Leaders are censured when they make a move and when they don't.

Pleasant faultfinders attempt to help by indicating out disappointments and flaws, however disregard positive proposals.
"Tearing down makes dreadful pundits feel shrewd, intense, and right."


The hardest feedback to take is the one that is somewhat right. Most are incompletely right.

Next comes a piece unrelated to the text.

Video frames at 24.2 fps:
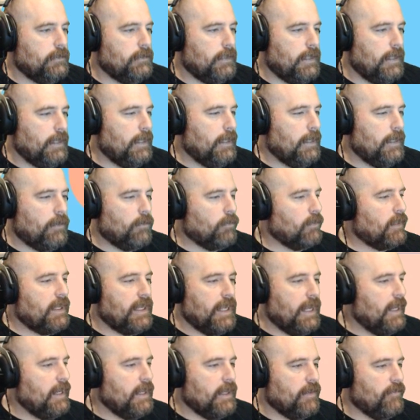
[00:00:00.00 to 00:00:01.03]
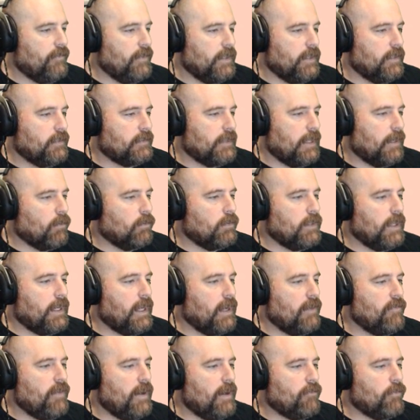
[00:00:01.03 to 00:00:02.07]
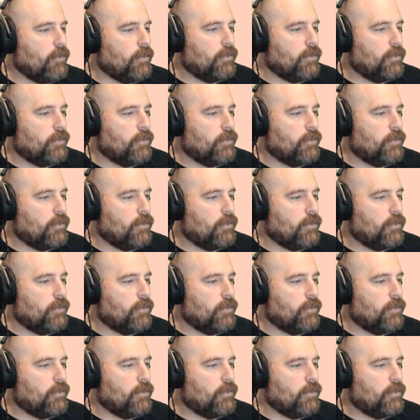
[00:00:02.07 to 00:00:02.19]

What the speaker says: I don't think any of it is. I don't think I've ever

Feedback touches your identity, not disengaged practices, when you're a credible pioneer.

5 perils of criticism: 
  1. Losing yourself. Faultfinders need you to resemble them. When you act and think like them, they cherish you. Solid identities need you to attack the issue head-on, for instance, insofar as it's not their horns. 
  2. Isolation. 
  3. Self-defense. 
  4. Intensity. 
  5. Exact retribution. 
Changing criticism: 

Pain from criticism, just or out of line, changes pioneers.
"Devote yourself to development and improvement."
Criticism, even done inadequately, changes leaders. The sting of criticism given years prior still sticks to me, for instance. Those minutes transform me. Regularly, they humble me.

Anticipating criticism: 

Some criticism is preventable.

Connect with individuals early and regularly. Stay away from isolation. It's hard to reprimand the arrangement you played a part in making.

Pick partners painstakingly. Try not to give diligent faultfinders a seat at the table. I've seen pioneers attempt to quiet commentators by lifting them. Regularly, this procedure comes up short.

Welcoming criticism: 

Criticism is attractive and helpful, regardless of the possibility that it stings.

When you request that a few partners how be better, they'll let you know what's off-base. Take criticism to a helpful place by inquiring:
  1. What do you recommend? 
  2. How might I be better? 
  3. What do you need? 
Actualize helpful proposals from commentators rapidly and openly. Be known as a leader who learns and develops.


“Thank you,” points criticism toward useful ends.

In what manner may leaders get criticism without getting to be distinctly negative? 
What are some helpful approaches to handle being scrutinized?